C'est encore une fois une vidéo amateur qui a permis de faire émerger une nouvelle affaire de violences policières. Filmée au smartphone par des témoins, elle montre un homme noir frappé à terre et à la tête par un policier devant un de ses collègues qui ne moufte pas. Vendredi 26 mai, Elvis (prénom qu'il donne dans la presse) rentre chez lui quand une voiture de police s'arrête à son niveau, devant un kebab des Lilas (Seine-Saint-Denis) où il a fait halte. Les fonctionnaires veulent contrôler l'identité de cet agent de maintenance de 40 ans, qui s'en étonne, selon le récit reconstitué par l'Obs. Les deux policiers sortent alors de leur voiture et le mettent au sol. Puis l'un d'eux le malmène violemment, comme le montre la vidéo diffusée le week-end suivant sur le Web et reprise par des collectifs engagés contre les violences policières. Un policier a raconté, sous couvert d'anonymat et sans avoir accès au dossier, une autre version : Elvis, ivre, aurait essayé d'uriner sur la voiture de ses collègues. Des faits qui n'apparaissent pas dans la vidéo.

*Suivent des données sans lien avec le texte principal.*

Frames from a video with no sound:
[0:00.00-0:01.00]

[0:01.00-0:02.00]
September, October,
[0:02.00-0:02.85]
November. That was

Dès lundi, le parquet de Bobigny a transmis la séquence à l'inspection générale de la police nationale, qui a ouvert une enquête. Pendant son déroulement, la préfecture de police de Paris a suspendu le policier visé. Elvis a déposé plainte jeudi, confirme une source proche de l'enquête interrogée par Libé. Cette dernière souligne l'importance de ce genre de vidéos amateur : «Il est toujours précieux d'avoir un outil utile à la manifestation de la vérité.»

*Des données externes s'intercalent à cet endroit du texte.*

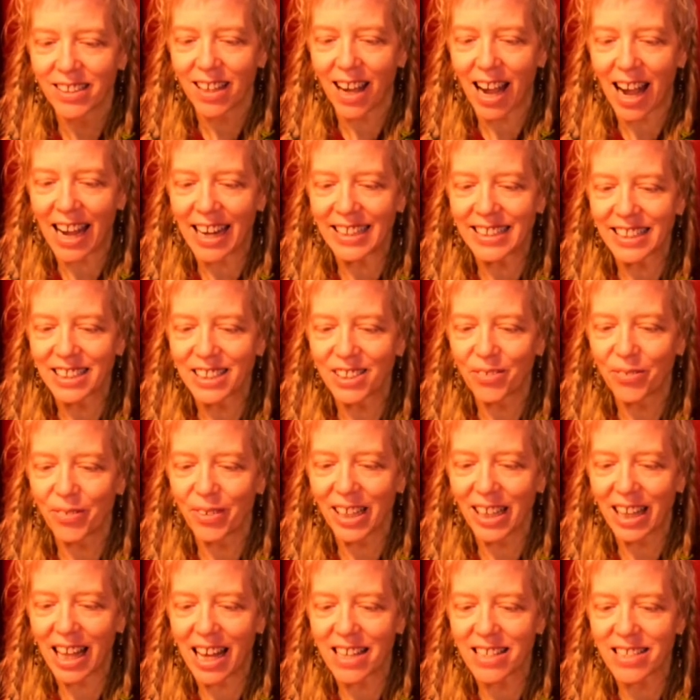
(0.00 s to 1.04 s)
I didn't
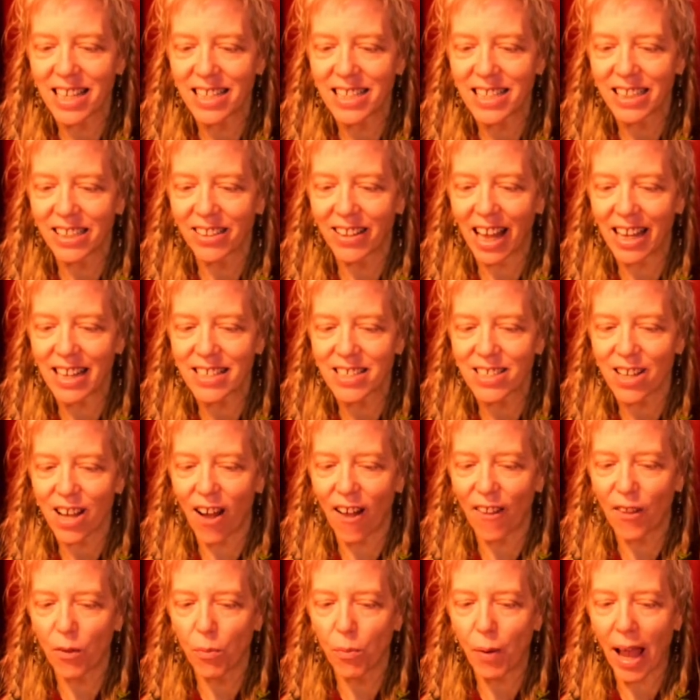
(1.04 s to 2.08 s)
realize until I
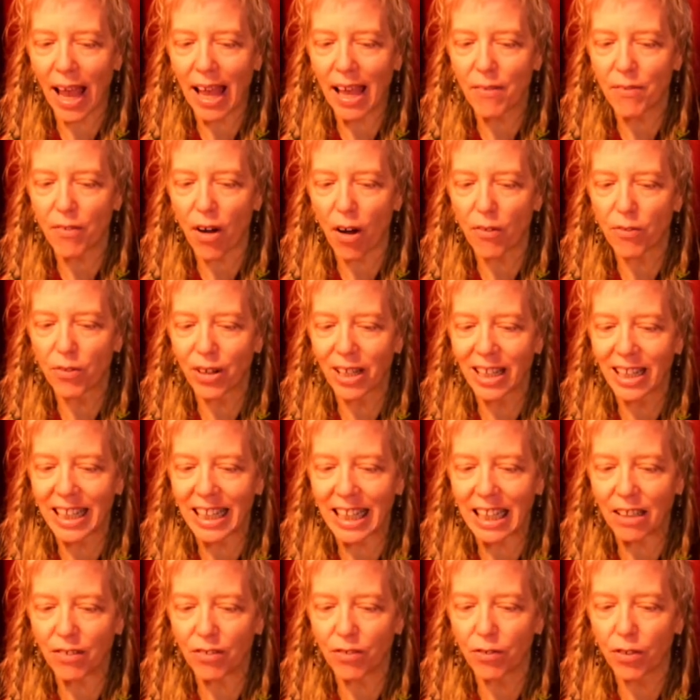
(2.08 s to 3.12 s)
saw the wave of
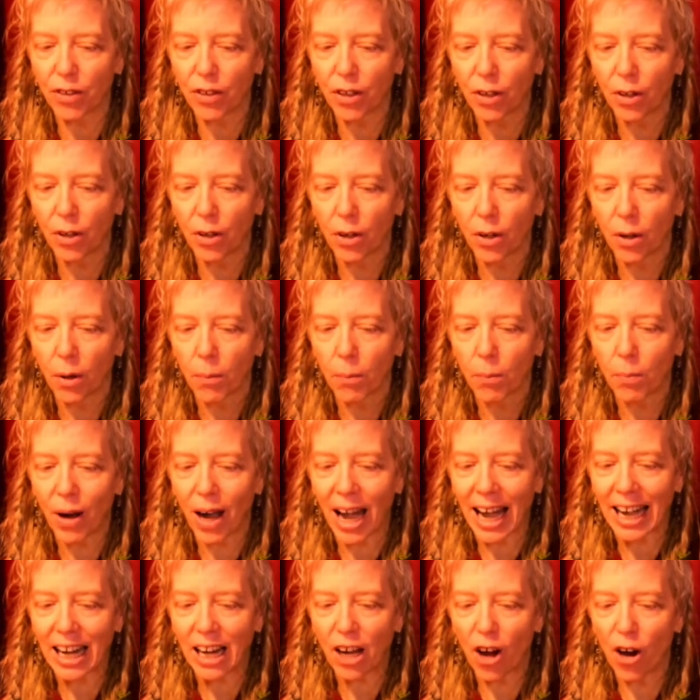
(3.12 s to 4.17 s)
relief
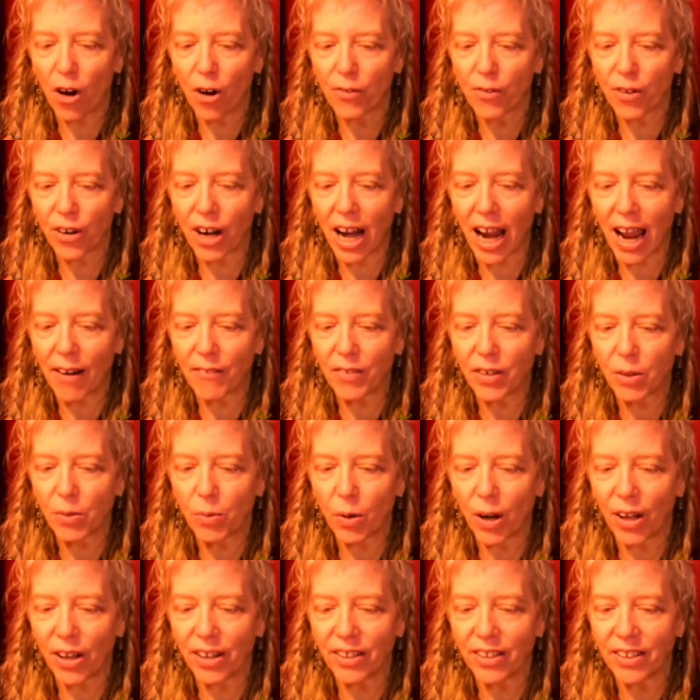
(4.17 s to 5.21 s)
break over
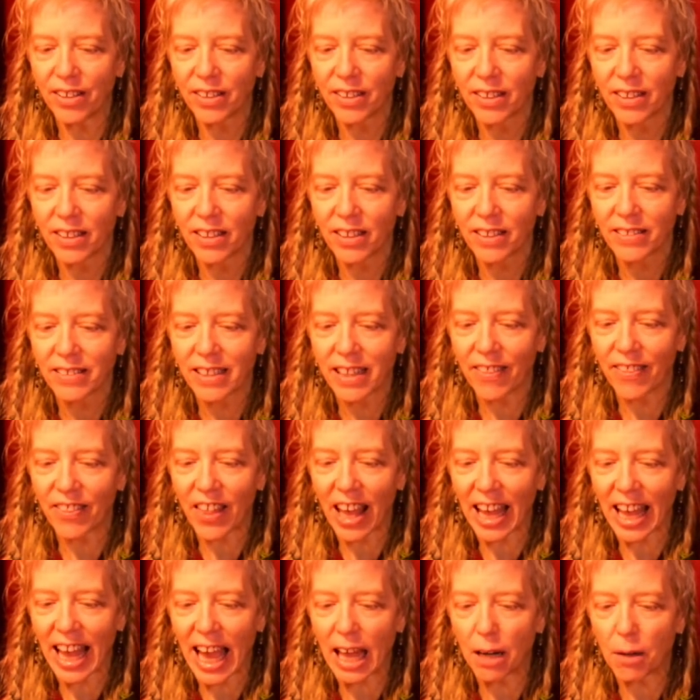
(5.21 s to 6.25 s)
everyone that
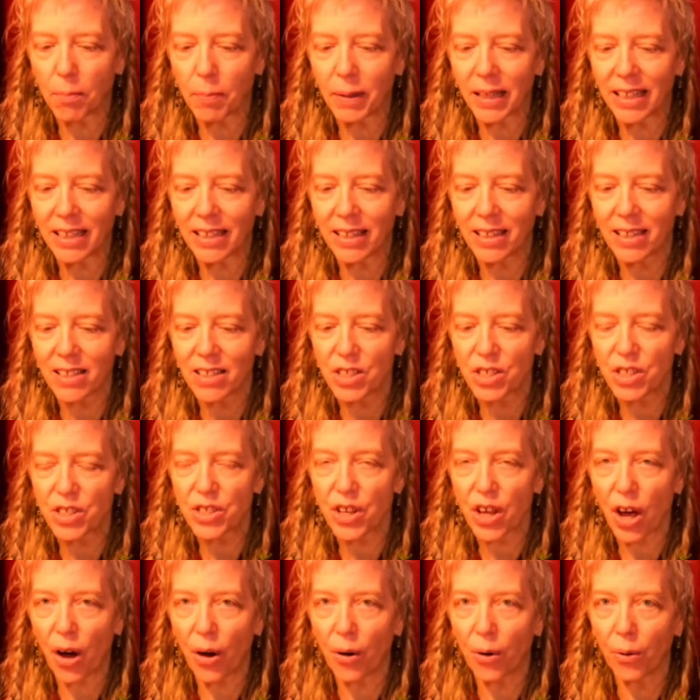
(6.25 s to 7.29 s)
they had been
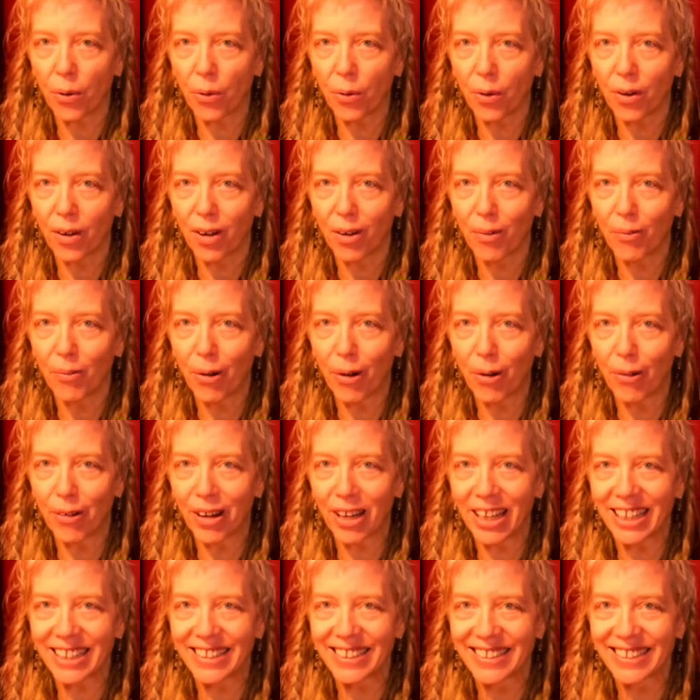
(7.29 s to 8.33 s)
so
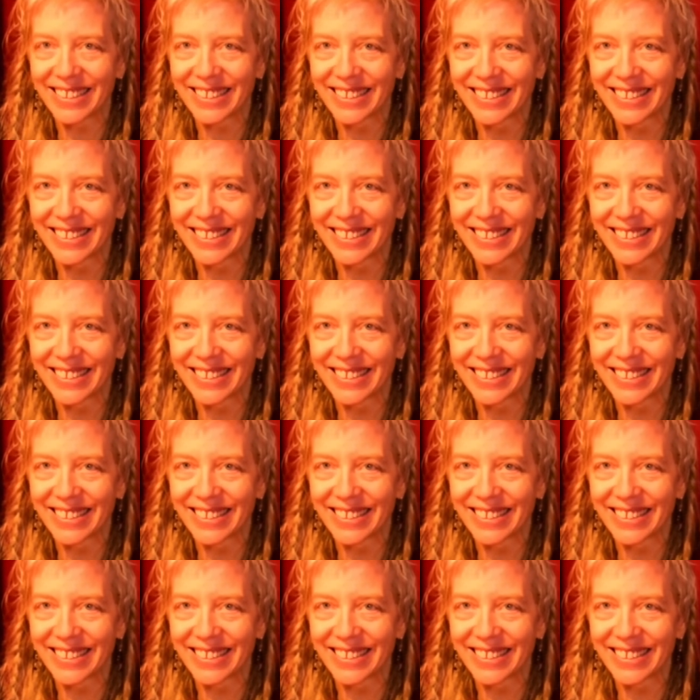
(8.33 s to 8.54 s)
worried.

Le cas d'espèce est assez singulier, la victime témoignant dans la presse avant même que le parquet ne connaisse son identité. Mais les affaires dans lesquelles les films de témoins jouent un rôle clé se multiplient. Au tout début du mouvement contre la loi travail, la violente agression d'un élève du lycée Bergson, à Paris, par un policieravait été documentée par ses camarades grâce à leur smartphone. L'auteur du coup de poing au visage écopera d'une peine de huit mois de prison avec sursis. Dans deux autres cas de violences policières particulièrement graves pendant ce mouvement social, les vidéos avaient joué un rôle clé.
C’est aussi séquence filmée à l’appui qu’Elsa Moulin, militante contre le barrage de Sivens, avait porté plainte en 2014 contre le gendarme qui l’avait salement blessée à la main, en lançant une grenade de désencerclement dans la caravane où elle se trouvait. Le policier a été mis en examen en janvier.